YOUR TASK. Give back exactly the lines starting at the one with "[00:12:13.41 to 00:12:13.61]" and ending at the last line of the data below. Pictures are not part of the copy.
┌─ DATA FOR THIS TASK
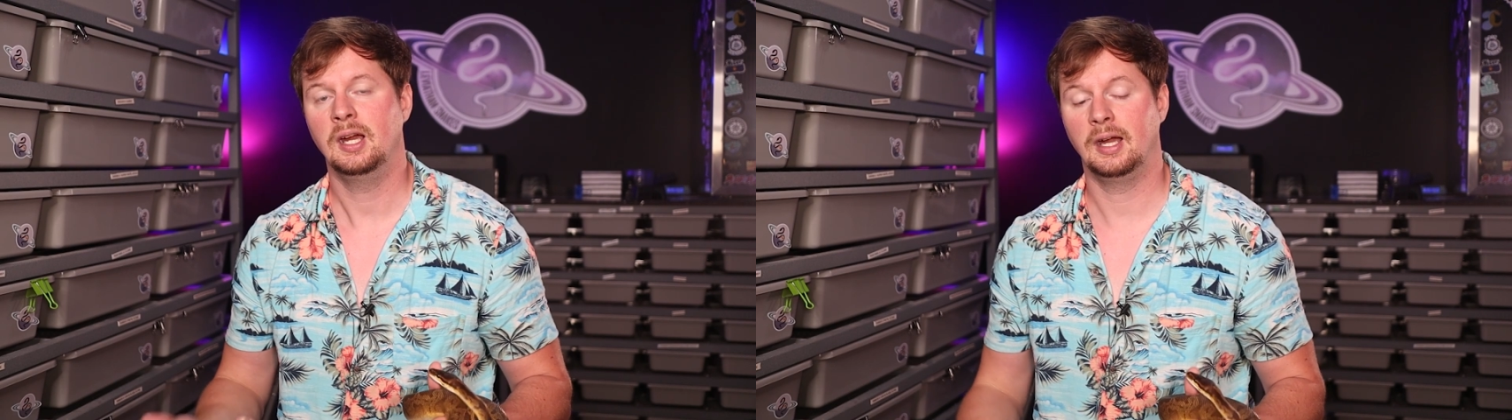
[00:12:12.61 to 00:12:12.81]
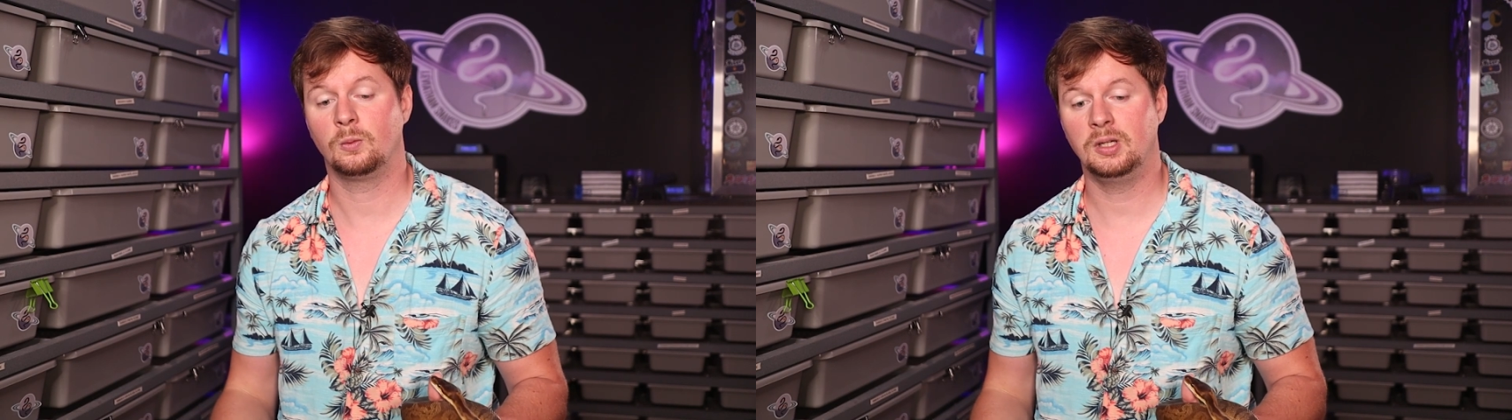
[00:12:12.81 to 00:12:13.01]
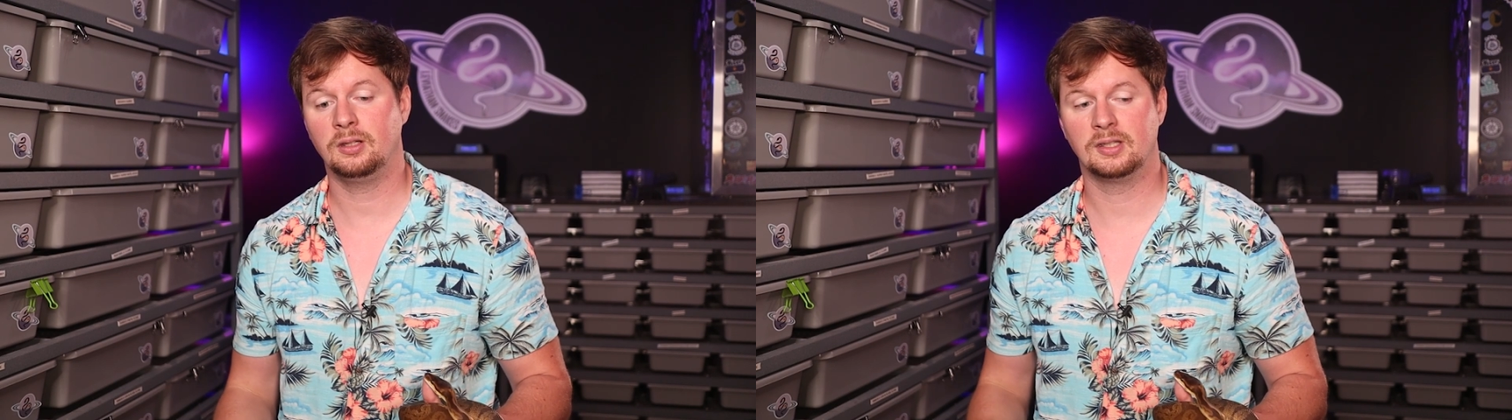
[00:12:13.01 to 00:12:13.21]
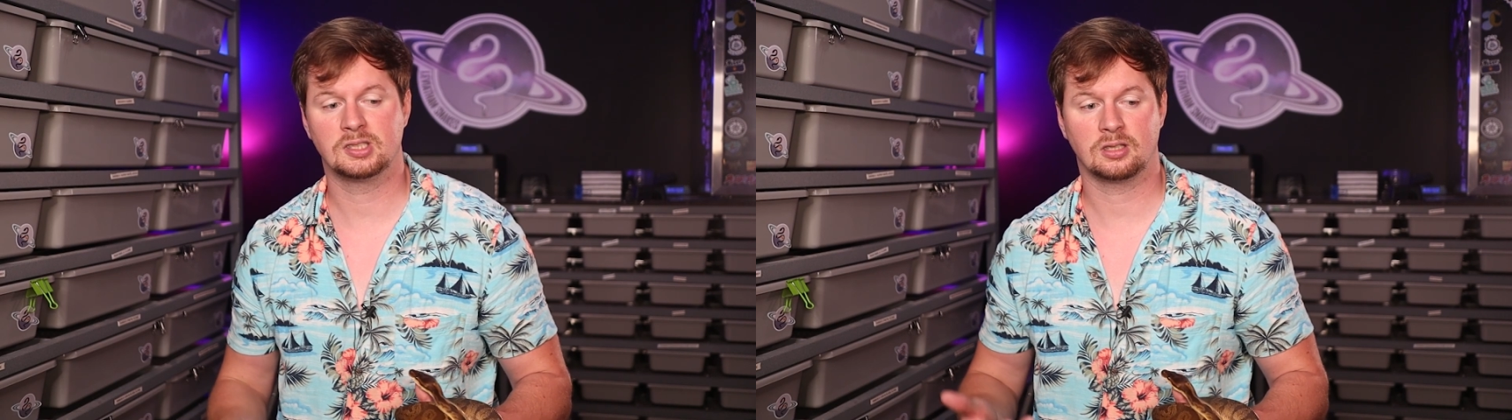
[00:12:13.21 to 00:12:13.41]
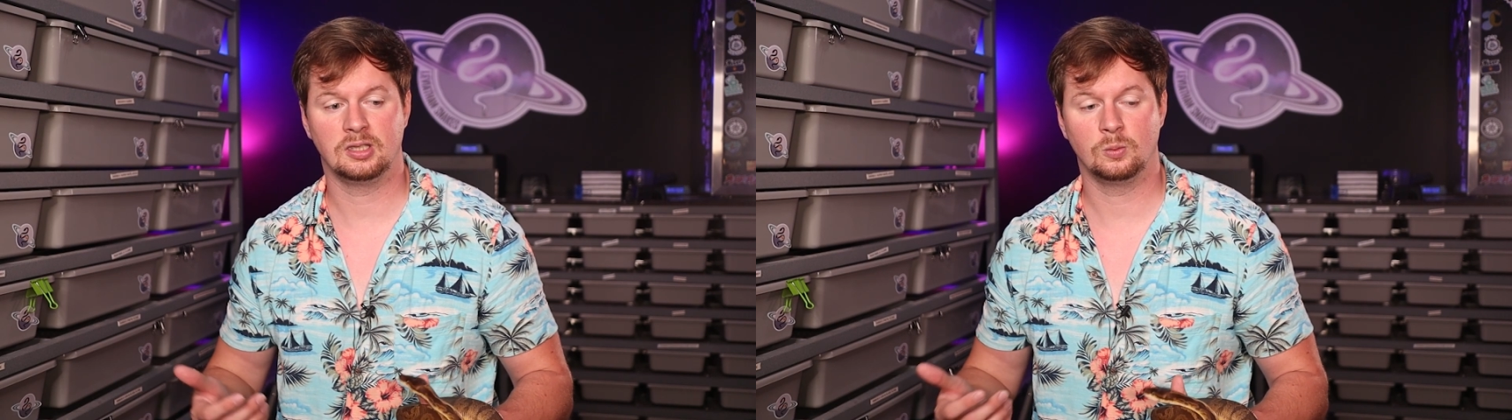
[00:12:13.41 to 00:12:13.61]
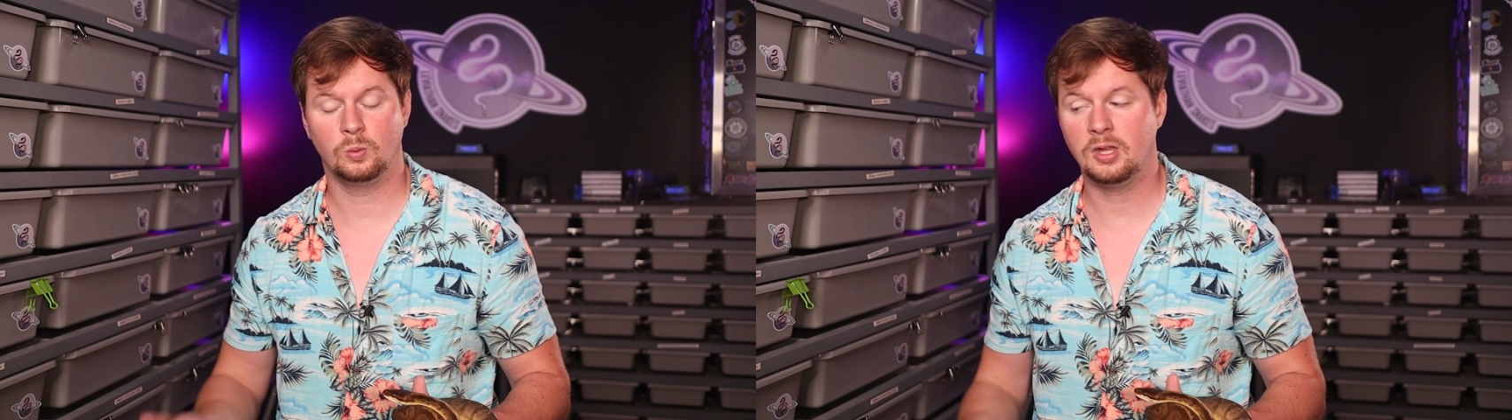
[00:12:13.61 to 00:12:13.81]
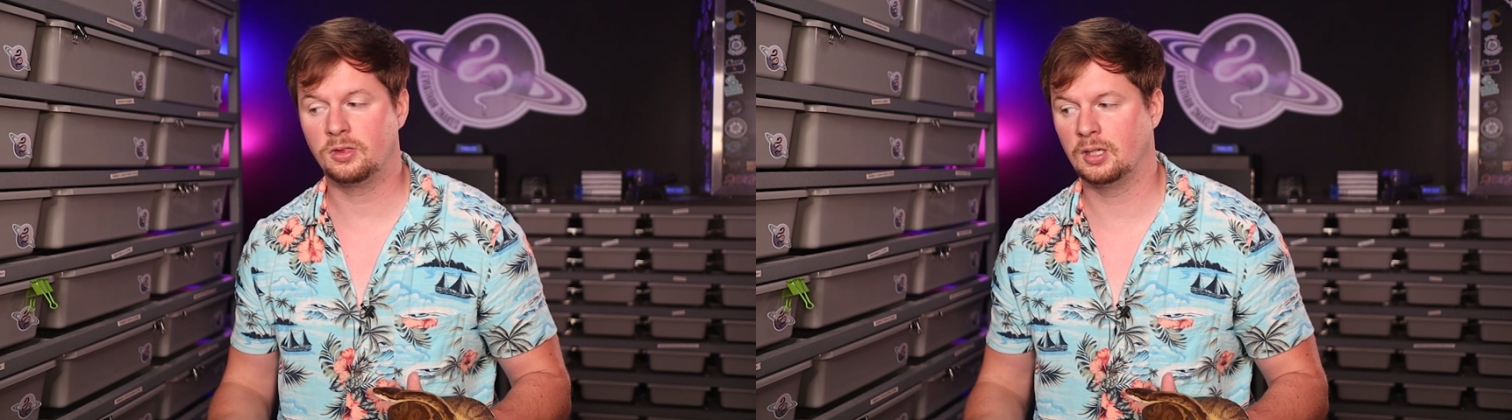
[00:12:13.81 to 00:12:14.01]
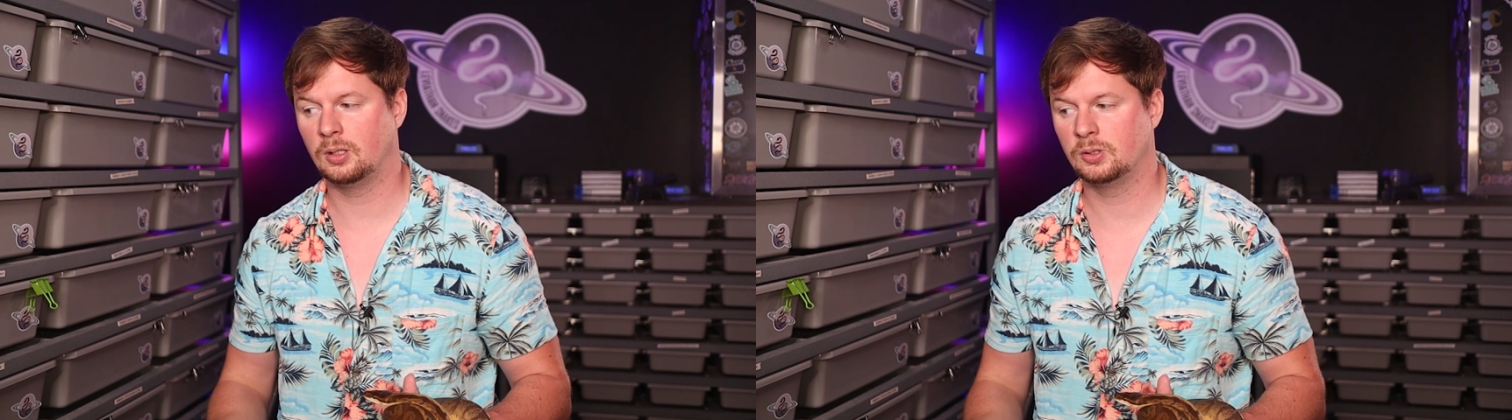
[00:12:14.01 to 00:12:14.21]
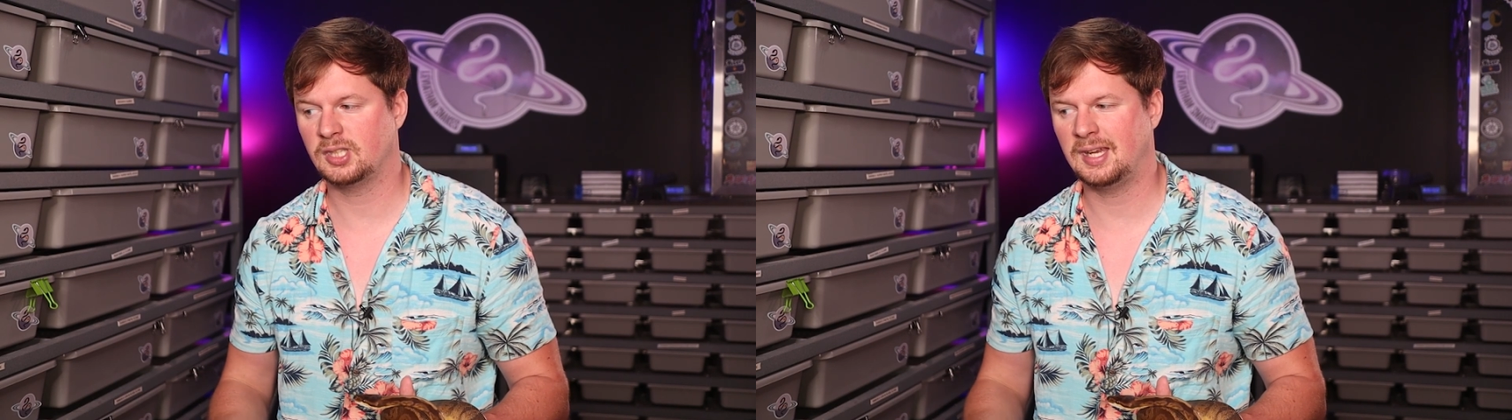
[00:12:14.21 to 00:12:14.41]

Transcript: And realistically, with those,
└─
TASK RESULT.
[00:12:13.41 to 00:12:13.61]
[00:12:13.61 to 00:12:13.81]
[00:12:13.81 to 00:12:14.01]
[00:12:14.01 to 00:12:14.21]
[00:12:14.21 to 00:12:14.41]

Transcript: And realistically, with those,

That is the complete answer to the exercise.